What is needed:
Please reproduce the records below exactly, omitting any pictures they contain.
--- START ---
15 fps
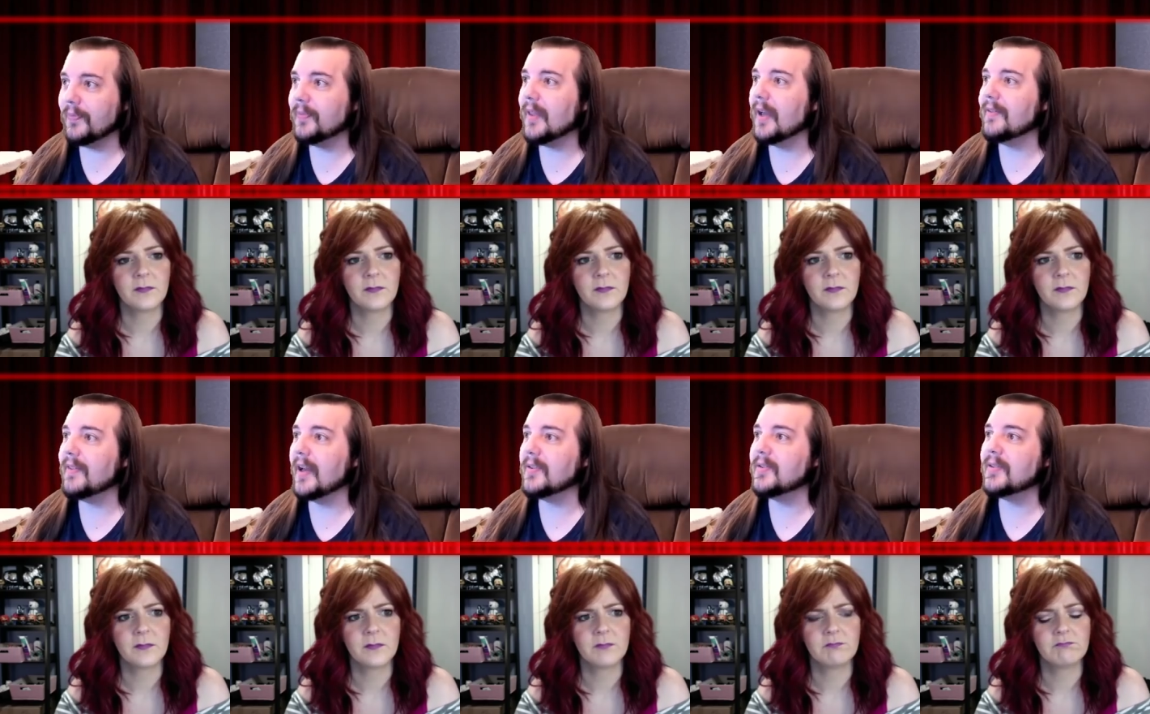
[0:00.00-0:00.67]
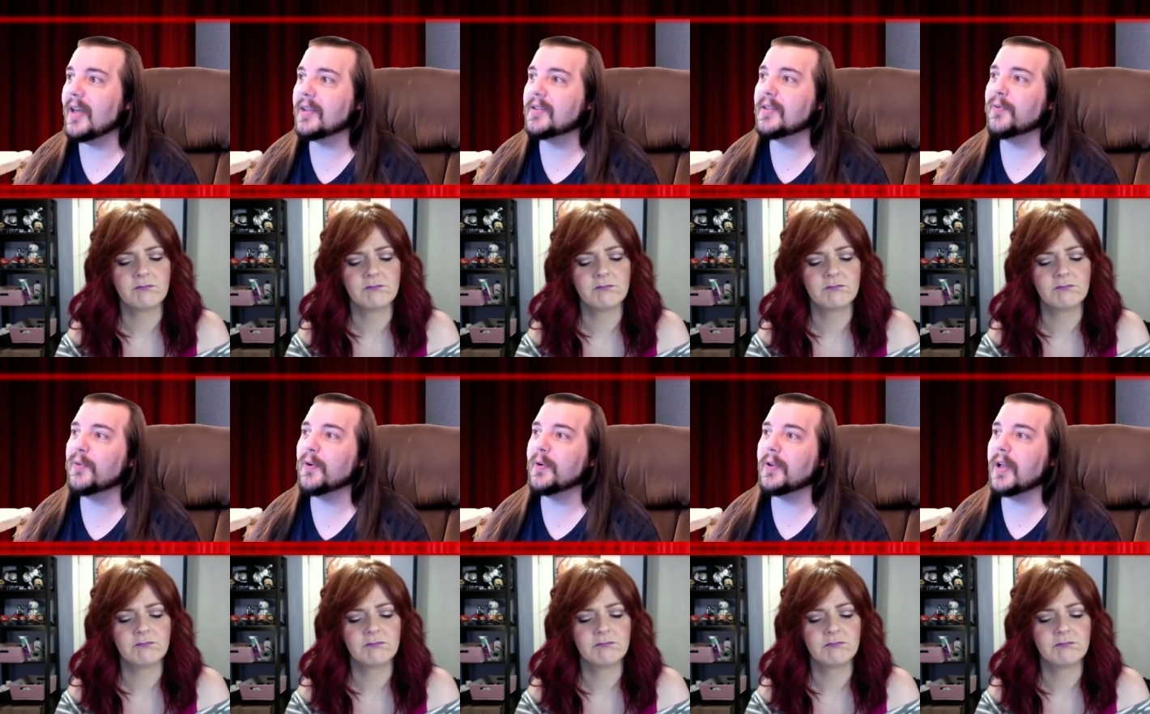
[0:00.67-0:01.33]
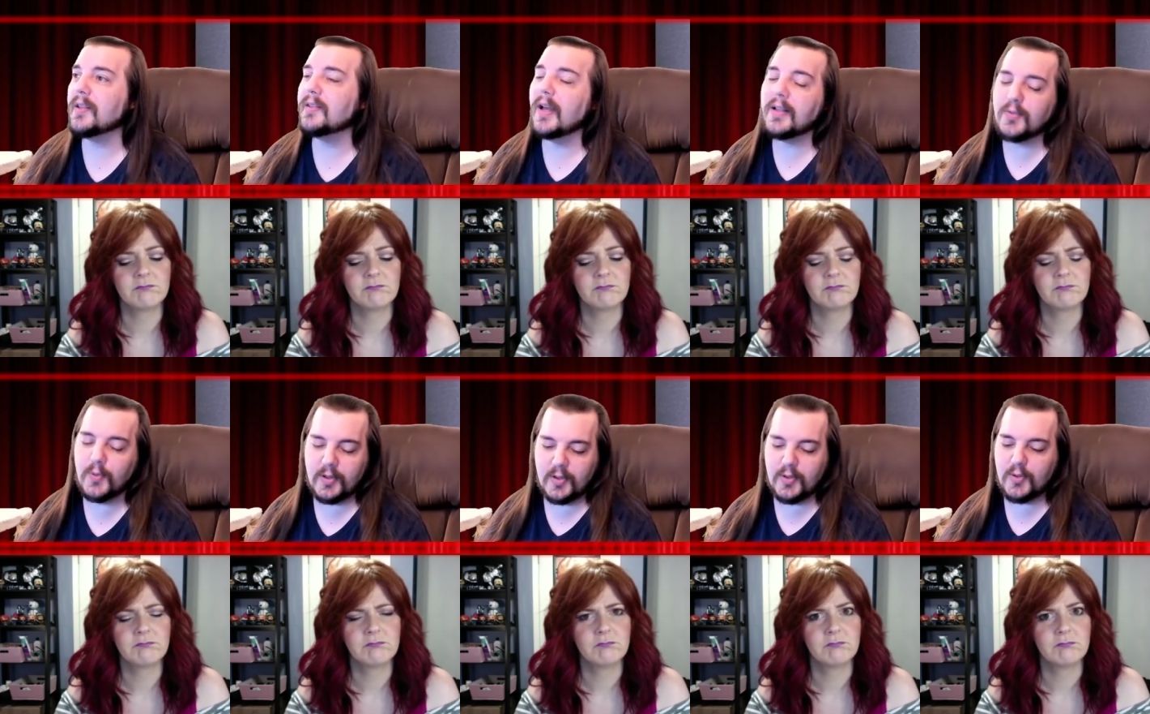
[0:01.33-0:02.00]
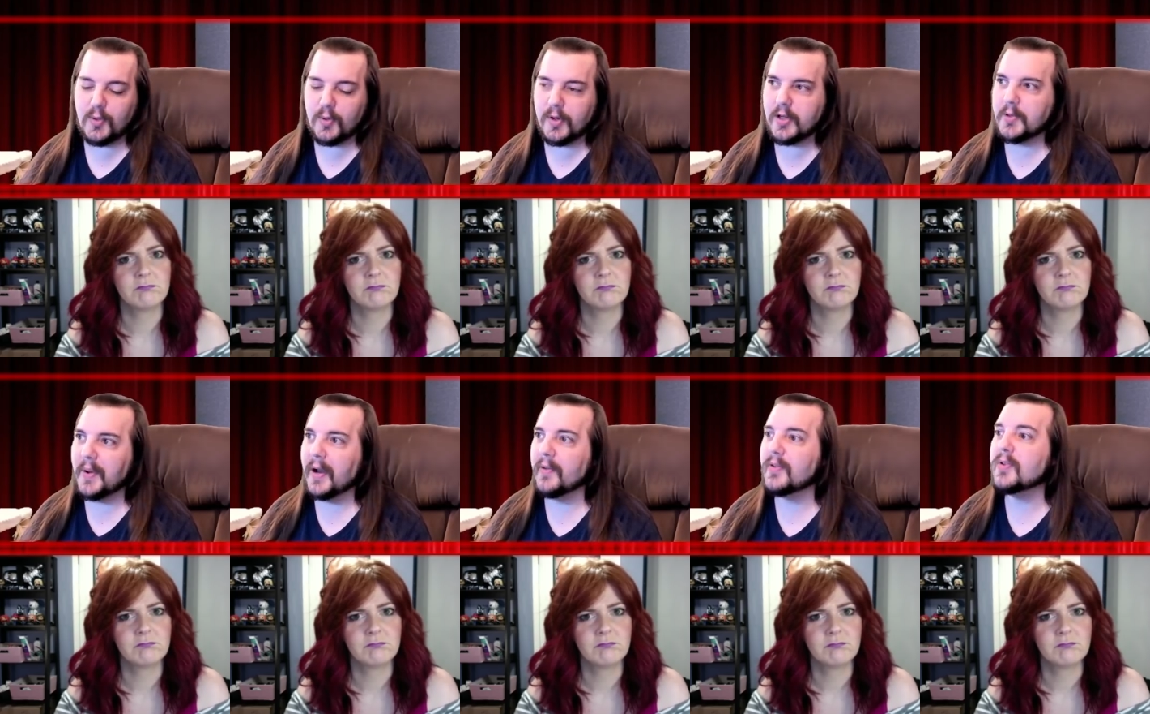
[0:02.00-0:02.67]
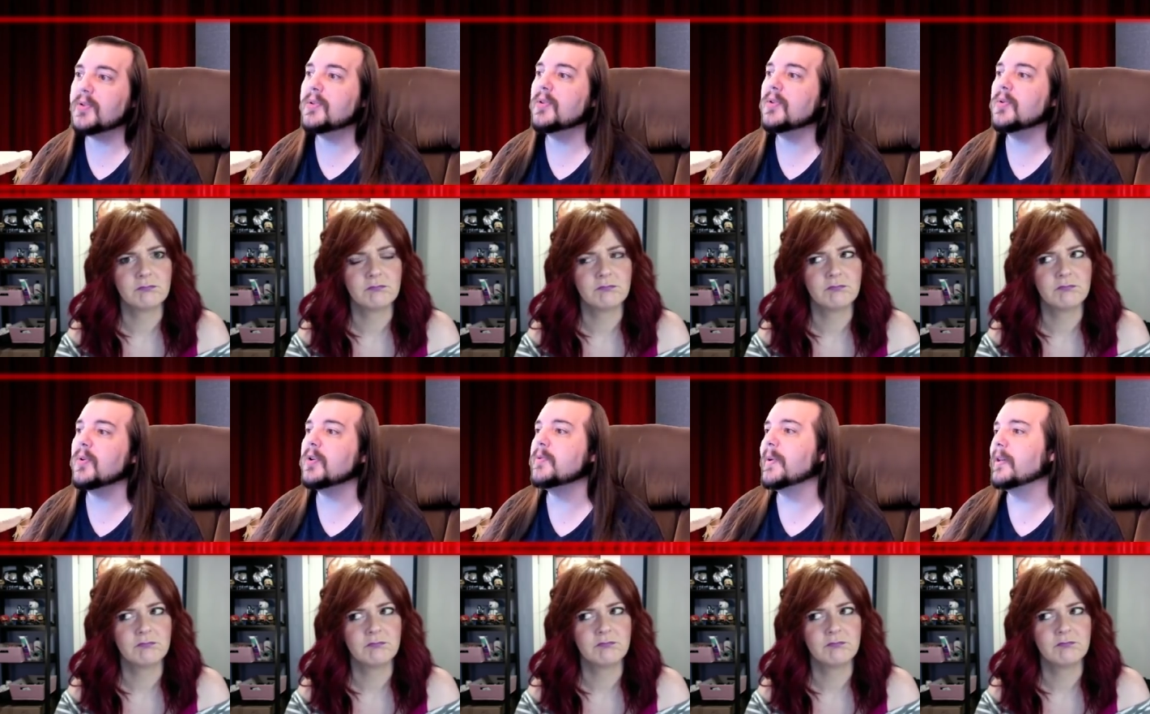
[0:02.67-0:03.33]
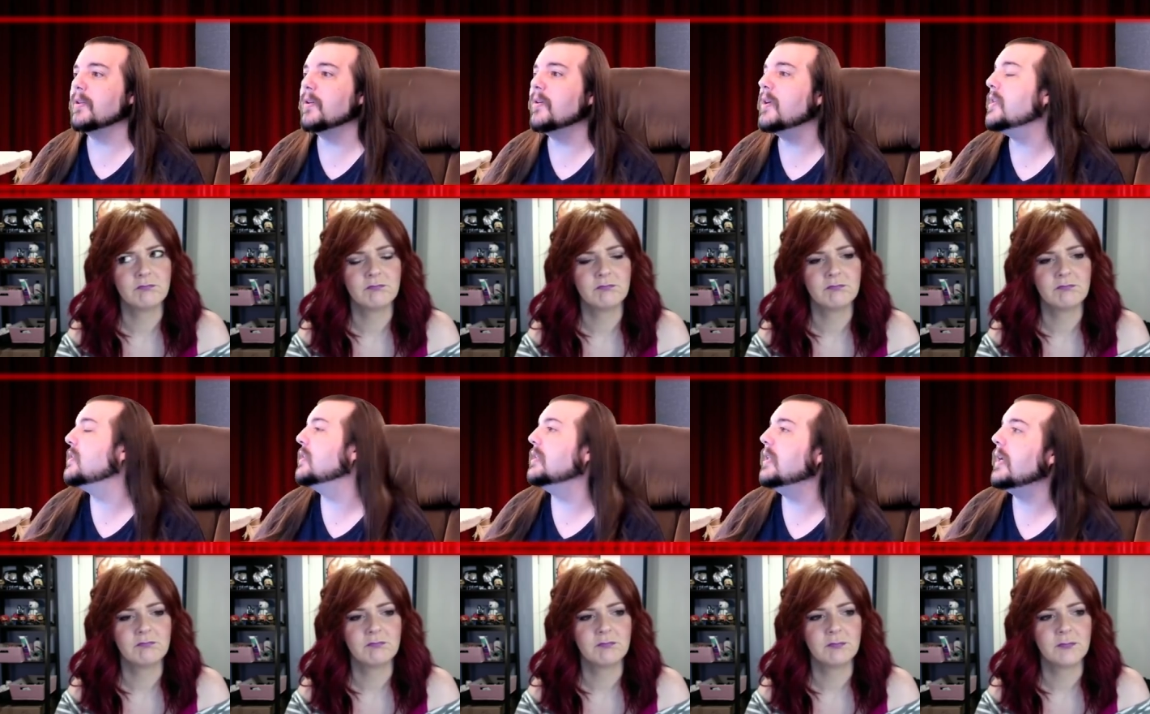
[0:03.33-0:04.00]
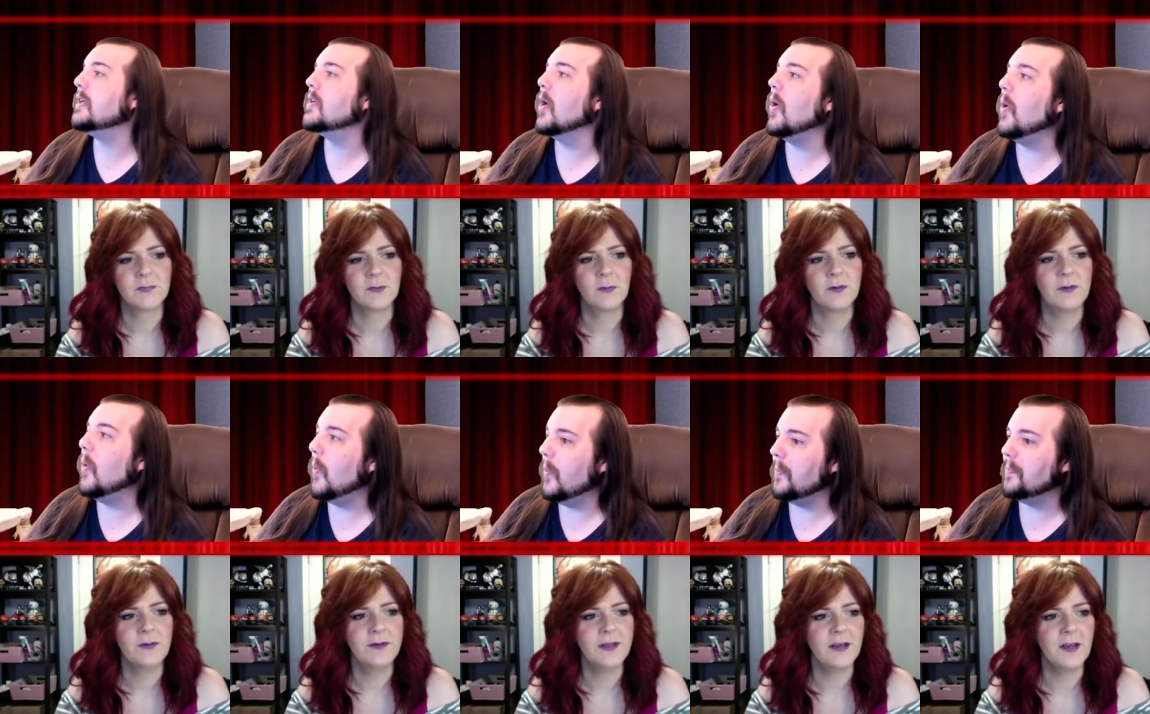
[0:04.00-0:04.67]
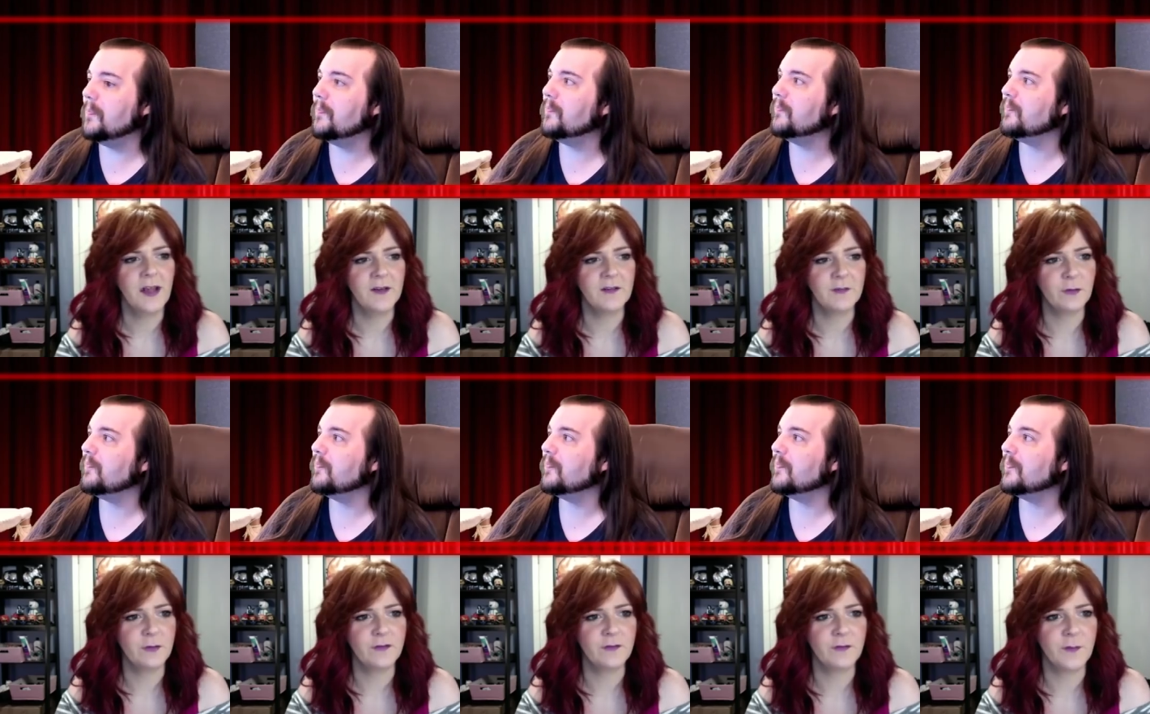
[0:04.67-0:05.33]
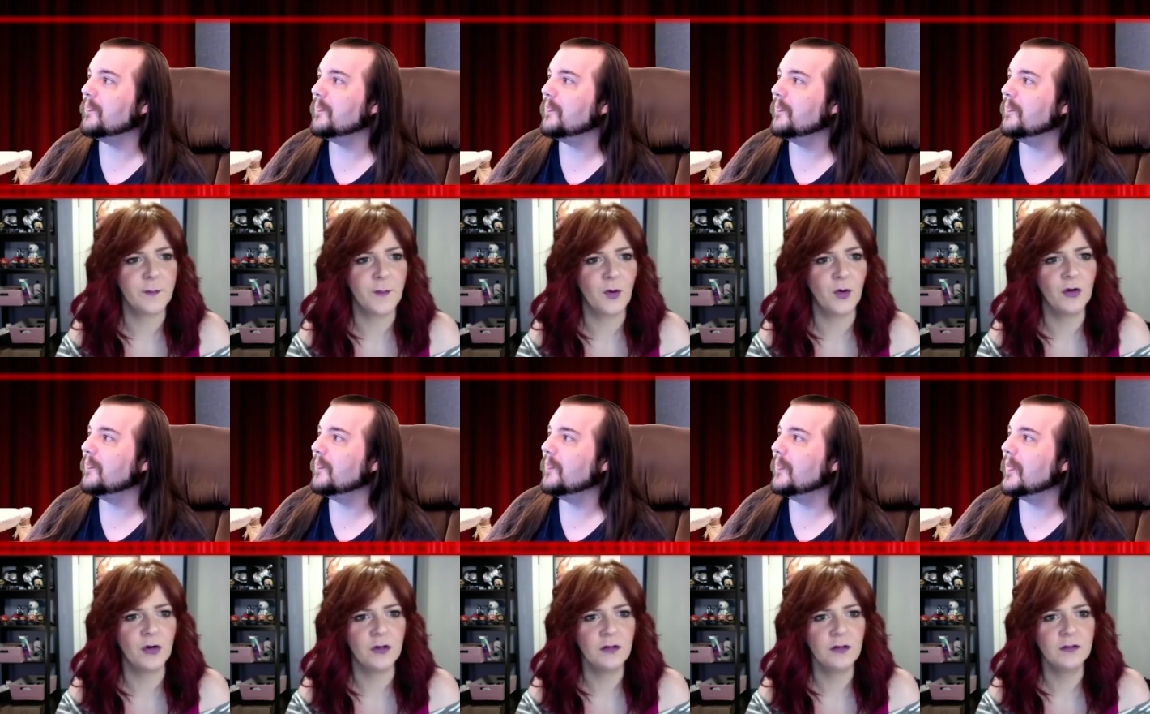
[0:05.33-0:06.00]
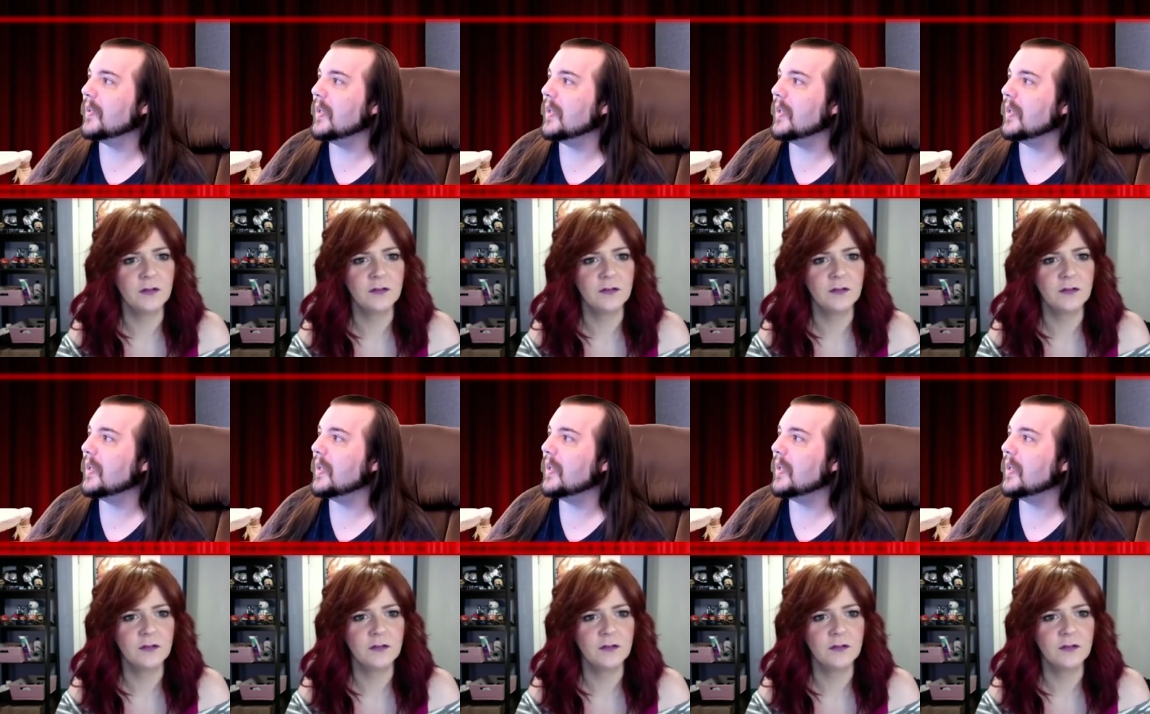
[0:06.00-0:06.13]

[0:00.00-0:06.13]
Speaker 1: That that's that's the first that that's what this story is about. This the story is about learning to let
Speaker 2: go. We don't get a lot of stories with a moral.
--- END ---
Task solution:
15 fps
[0:00.00-0:00.67]
[0:00.67-0:01.33]
[0:01.33-0:02.00]
[0:02.00-0:02.67]
[0:02.67-0:03.33]
[0:03.33-0:04.00]
[0:04.00-0:04.67]
[0:04.67-0:05.33]
[0:05.33-0:06.00]
[0:06.00-0:06.13]

[0:00.00-0:06.13]
Speaker 1: That that's that's the first that that's what this story is about. This the story is about learning to let
Speaker 2: go. We don't get a lot of stories with a moral.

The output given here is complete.